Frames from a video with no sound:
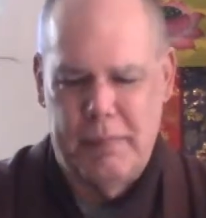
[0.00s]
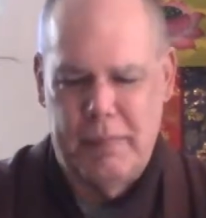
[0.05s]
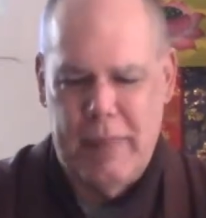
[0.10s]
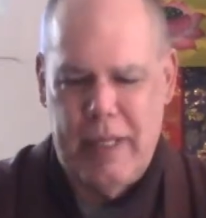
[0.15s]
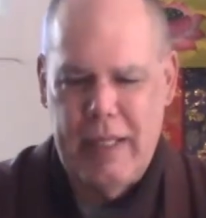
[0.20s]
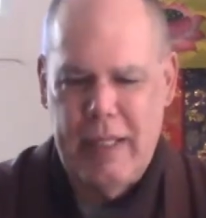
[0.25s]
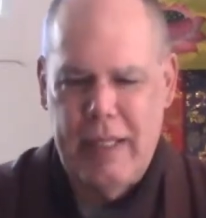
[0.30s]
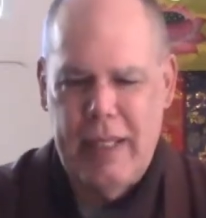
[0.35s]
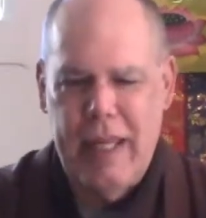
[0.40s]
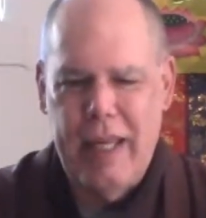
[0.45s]

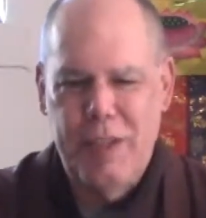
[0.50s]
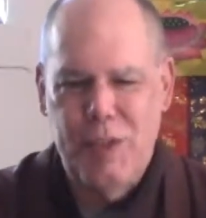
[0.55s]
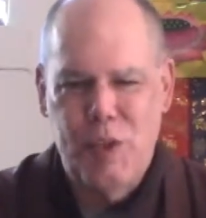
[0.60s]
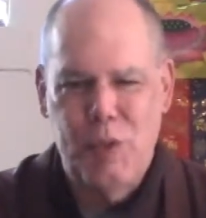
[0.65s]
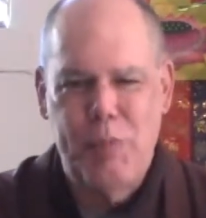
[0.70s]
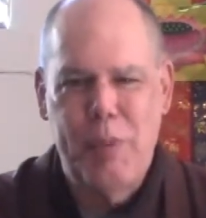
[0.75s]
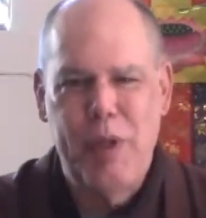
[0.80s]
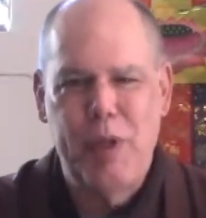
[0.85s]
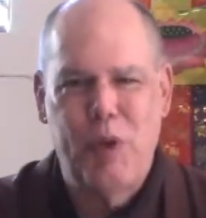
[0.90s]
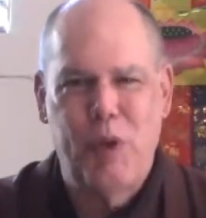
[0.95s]
And the guest
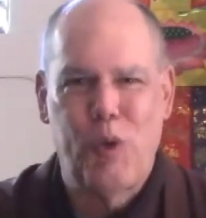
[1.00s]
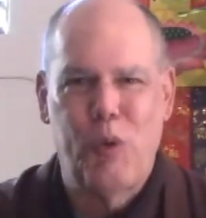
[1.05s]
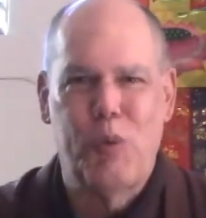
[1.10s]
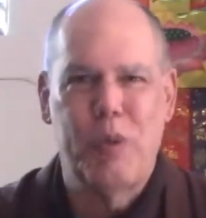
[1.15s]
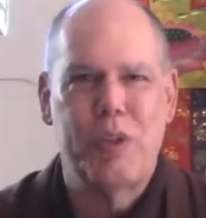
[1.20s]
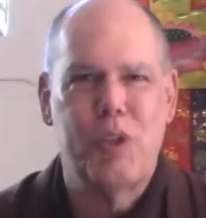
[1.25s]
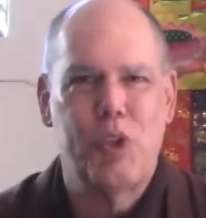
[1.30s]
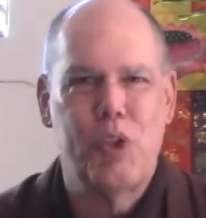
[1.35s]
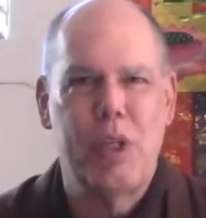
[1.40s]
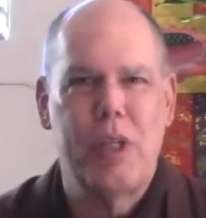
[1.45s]
speaker
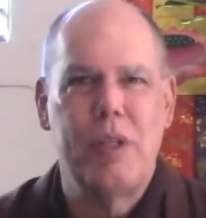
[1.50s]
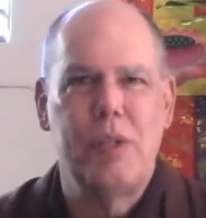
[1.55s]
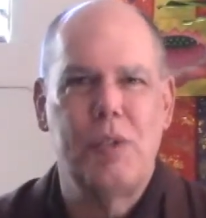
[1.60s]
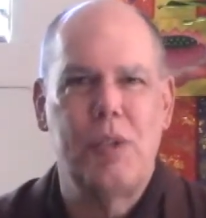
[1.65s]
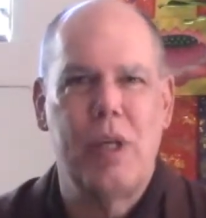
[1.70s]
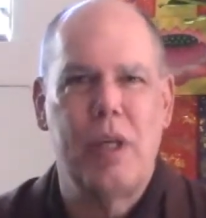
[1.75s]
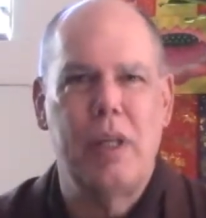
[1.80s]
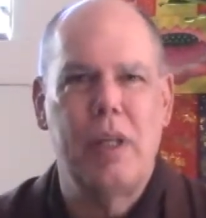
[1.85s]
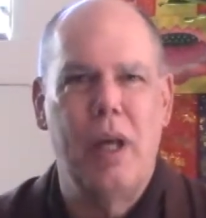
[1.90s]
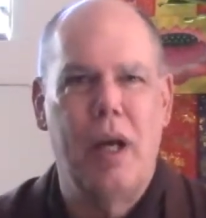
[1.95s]
was
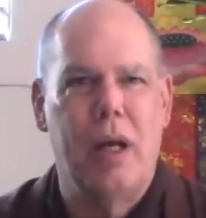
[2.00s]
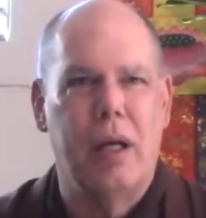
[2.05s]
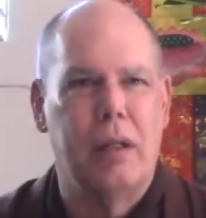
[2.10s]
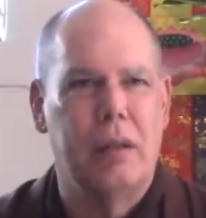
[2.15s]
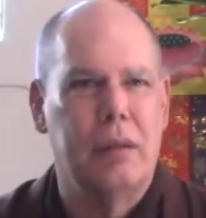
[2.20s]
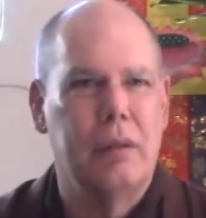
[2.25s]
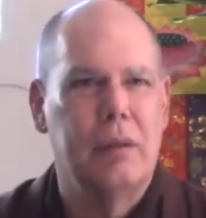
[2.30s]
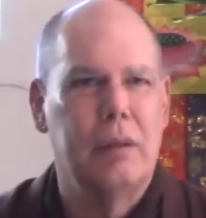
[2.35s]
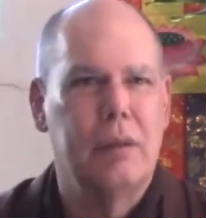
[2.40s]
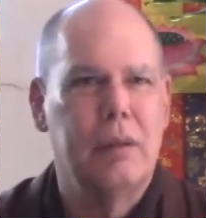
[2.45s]
Shinzen
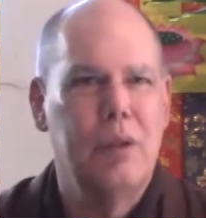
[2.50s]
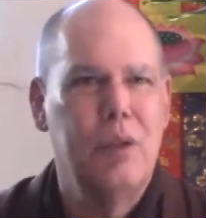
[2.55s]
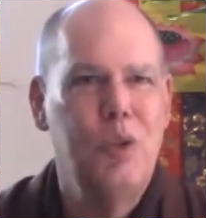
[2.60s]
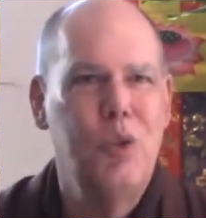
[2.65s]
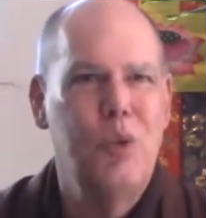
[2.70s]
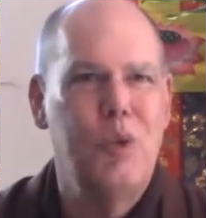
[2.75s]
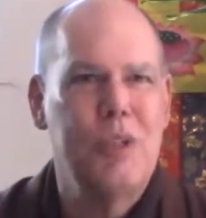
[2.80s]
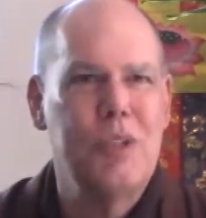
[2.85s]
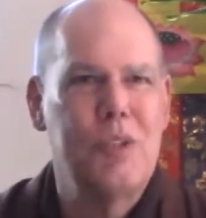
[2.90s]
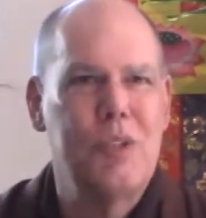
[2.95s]
Young, who
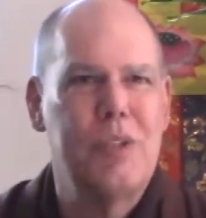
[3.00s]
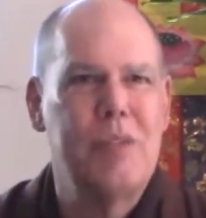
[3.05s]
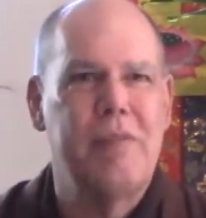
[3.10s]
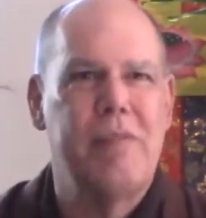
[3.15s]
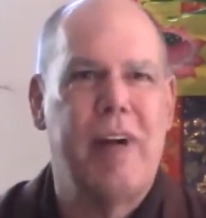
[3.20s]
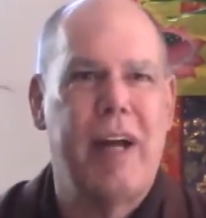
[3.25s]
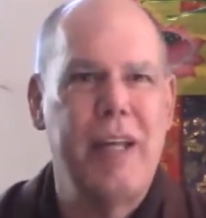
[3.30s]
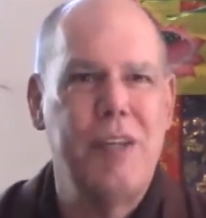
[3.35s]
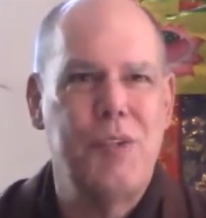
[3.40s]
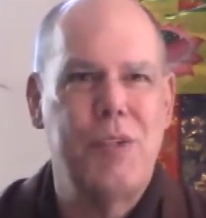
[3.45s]
was the
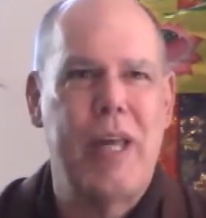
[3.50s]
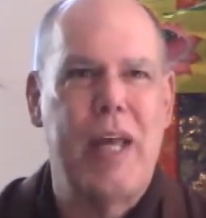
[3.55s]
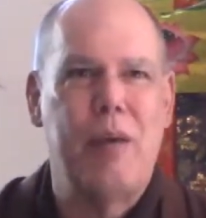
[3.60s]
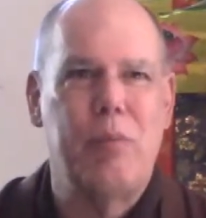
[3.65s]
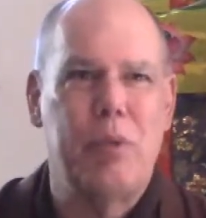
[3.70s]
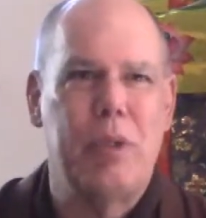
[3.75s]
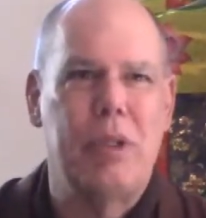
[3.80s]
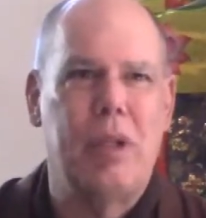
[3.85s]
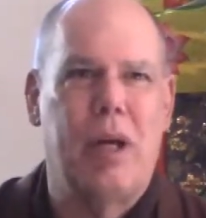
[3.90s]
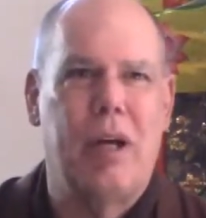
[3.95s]
vice
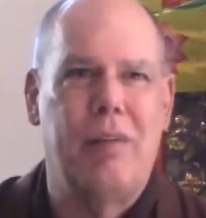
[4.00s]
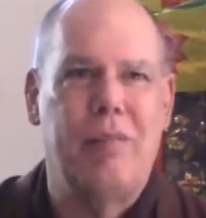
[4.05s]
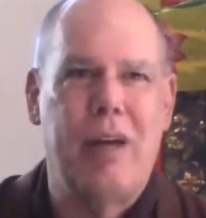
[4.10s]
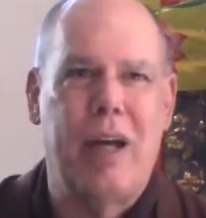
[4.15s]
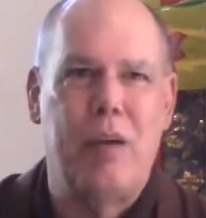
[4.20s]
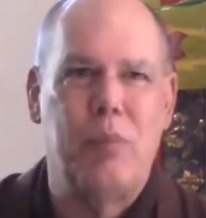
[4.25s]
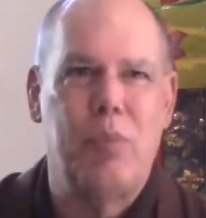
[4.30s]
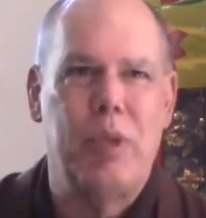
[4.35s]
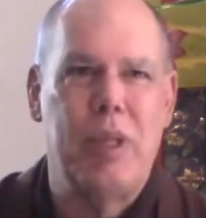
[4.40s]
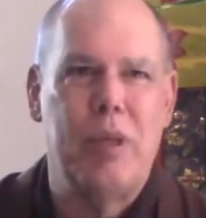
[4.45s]
abbot of
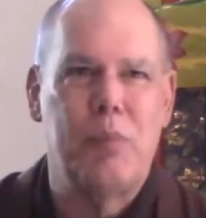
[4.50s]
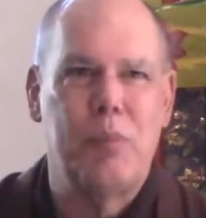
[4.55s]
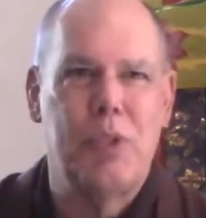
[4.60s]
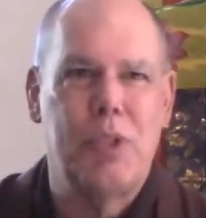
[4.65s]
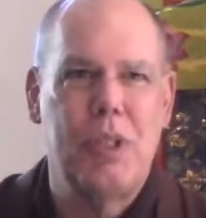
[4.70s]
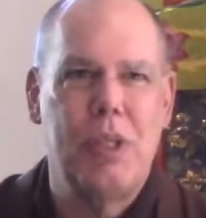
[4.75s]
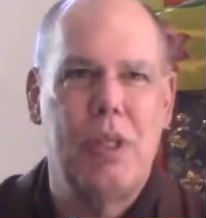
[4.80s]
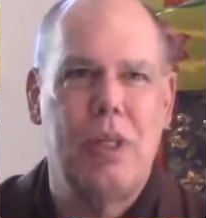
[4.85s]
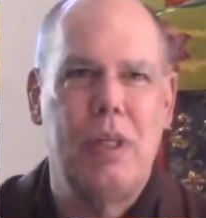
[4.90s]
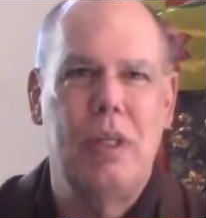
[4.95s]

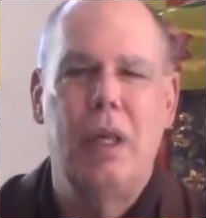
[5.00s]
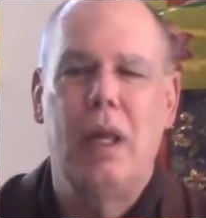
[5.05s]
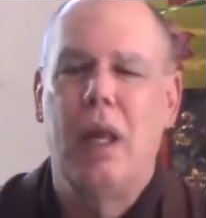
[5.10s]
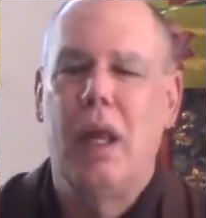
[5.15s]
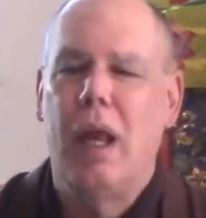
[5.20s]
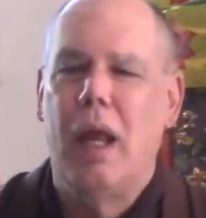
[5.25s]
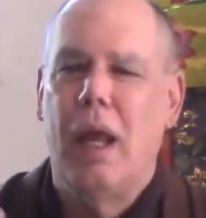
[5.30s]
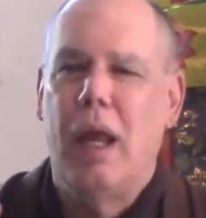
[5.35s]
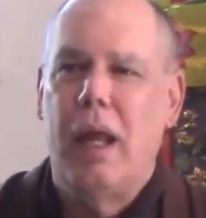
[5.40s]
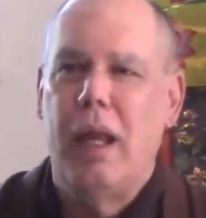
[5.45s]
IBMC,
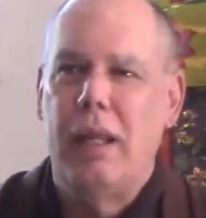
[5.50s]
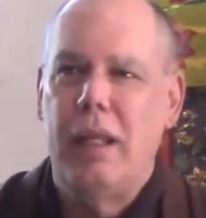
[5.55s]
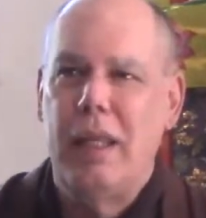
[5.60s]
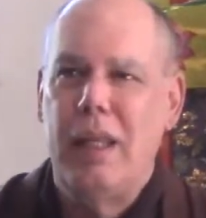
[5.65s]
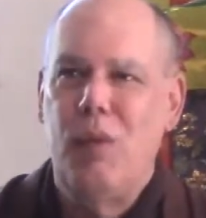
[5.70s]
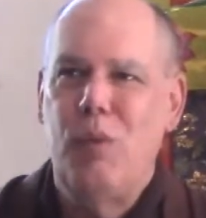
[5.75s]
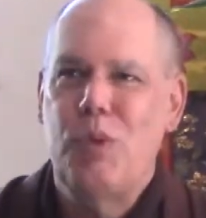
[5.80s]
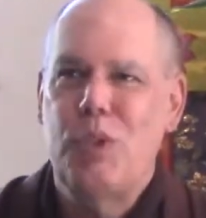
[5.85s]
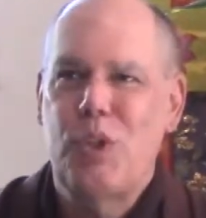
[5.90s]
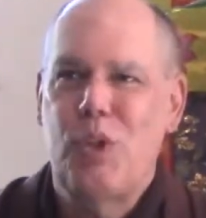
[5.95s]
and
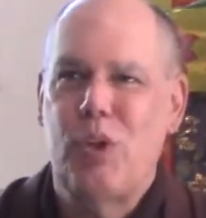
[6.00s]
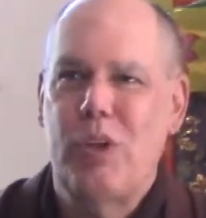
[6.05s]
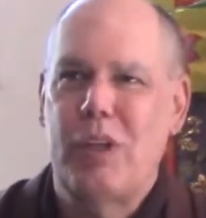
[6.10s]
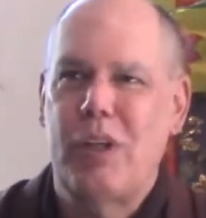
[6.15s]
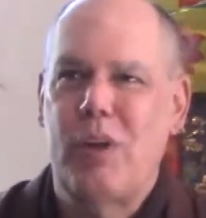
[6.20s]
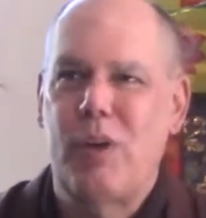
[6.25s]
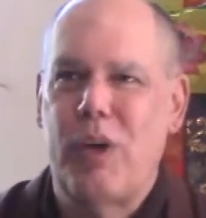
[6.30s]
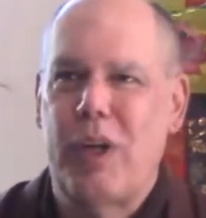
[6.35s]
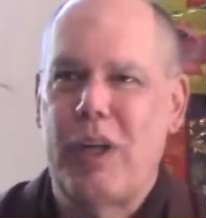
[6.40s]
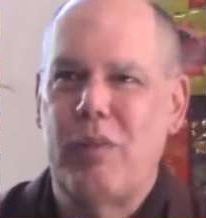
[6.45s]
he was going to
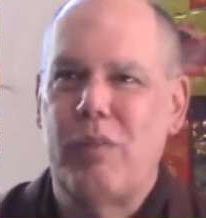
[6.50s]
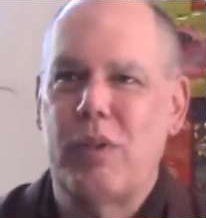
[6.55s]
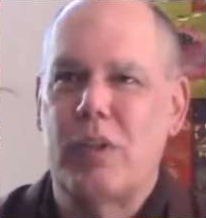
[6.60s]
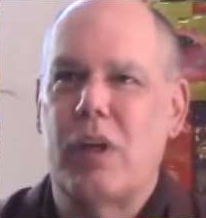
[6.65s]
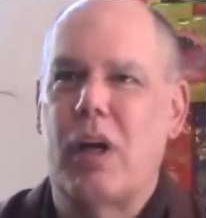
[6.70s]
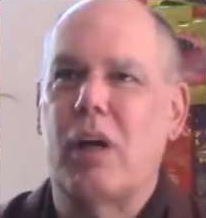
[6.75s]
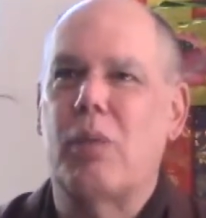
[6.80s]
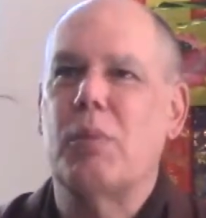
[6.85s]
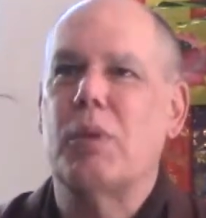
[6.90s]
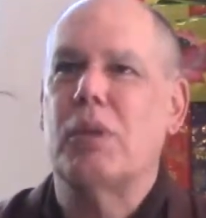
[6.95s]
go give a
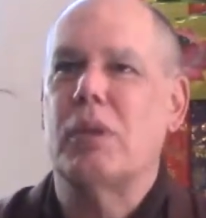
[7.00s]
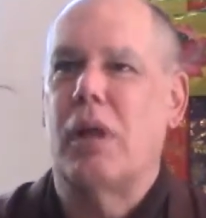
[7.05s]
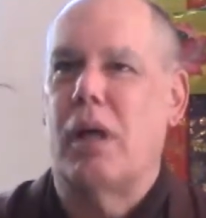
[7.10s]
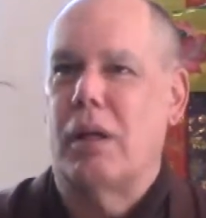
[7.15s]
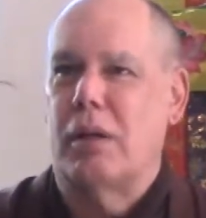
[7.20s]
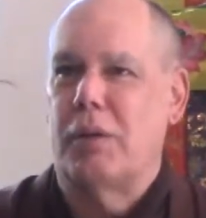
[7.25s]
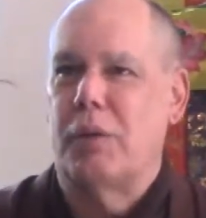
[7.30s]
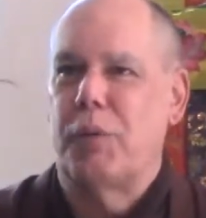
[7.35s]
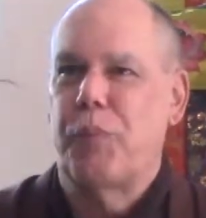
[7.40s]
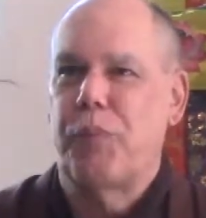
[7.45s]
Dharma
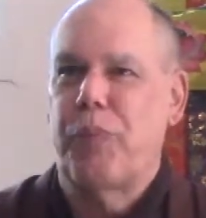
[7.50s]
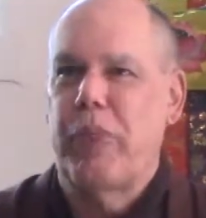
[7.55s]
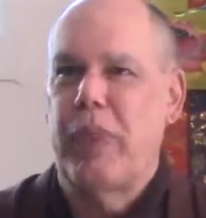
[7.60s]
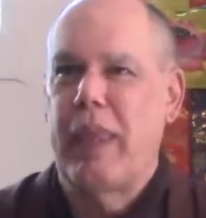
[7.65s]
talk.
□ □ □ □
Write out the material exactly as it stands, omitting every picture.

Frames from a video with no sound:
[0.00s]
[0.05s]
[0.10s]
[0.15s]
[0.20s]
[0.25s]
[0.30s]
[0.35s]
[0.40s]
[0.45s]

[0.50s]
[0.55s]
[0.60s]
[0.65s]
[0.70s]
[0.75s]
[0.80s]
[0.85s]
[0.90s]
[0.95s]
And the guest
[1.00s]
[1.05s]
[1.10s]
[1.15s]
[1.20s]
[1.25s]
[1.30s]
[1.35s]
[1.40s]
[1.45s]
speaker
[1.50s]
[1.55s]
[1.60s]
[1.65s]
[1.70s]
[1.75s]
[1.80s]
[1.85s]
[1.90s]
[1.95s]
was
[2.00s]
[2.05s]
[2.10s]
[2.15s]
[2.20s]
[2.25s]
[2.30s]
[2.35s]
[2.40s]
[2.45s]
Shinzen
[2.50s]
[2.55s]
[2.60s]
[2.65s]
[2.70s]
[2.75s]
[2.80s]
[2.85s]
[2.90s]
[2.95s]
Young, who
[3.00s]
[3.05s]
[3.10s]
[3.15s]
[3.20s]
[3.25s]
[3.30s]
[3.35s]
[3.40s]
[3.45s]
was the
[3.50s]
[3.55s]
[3.60s]
[3.65s]
[3.70s]
[3.75s]
[3.80s]
[3.85s]
[3.90s]
[3.95s]
vice
[4.00s]
[4.05s]
[4.10s]
[4.15s]
[4.20s]
[4.25s]
[4.30s]
[4.35s]
[4.40s]
[4.45s]
abbot of
[4.50s]
[4.55s]
[4.60s]
[4.65s]
[4.70s]
[4.75s]
[4.80s]
[4.85s]
[4.90s]
[4.95s]

[5.00s]
[5.05s]
[5.10s]
[5.15s]
[5.20s]
[5.25s]
[5.30s]
[5.35s]
[5.40s]
[5.45s]
IBMC,
[5.50s]
[5.55s]
[5.60s]
[5.65s]
[5.70s]
[5.75s]
[5.80s]
[5.85s]
[5.90s]
[5.95s]
and
[6.00s]
[6.05s]
[6.10s]
[6.15s]
[6.20s]
[6.25s]
[6.30s]
[6.35s]
[6.40s]
[6.45s]
he was going to
[6.50s]
[6.55s]
[6.60s]
[6.65s]
[6.70s]
[6.75s]
[6.80s]
[6.85s]
[6.90s]
[6.95s]
go give a
[7.00s]
[7.05s]
[7.10s]
[7.15s]
[7.20s]
[7.25s]
[7.30s]
[7.35s]
[7.40s]
[7.45s]
Dharma
[7.50s]
[7.55s]
[7.60s]
[7.65s]
talk.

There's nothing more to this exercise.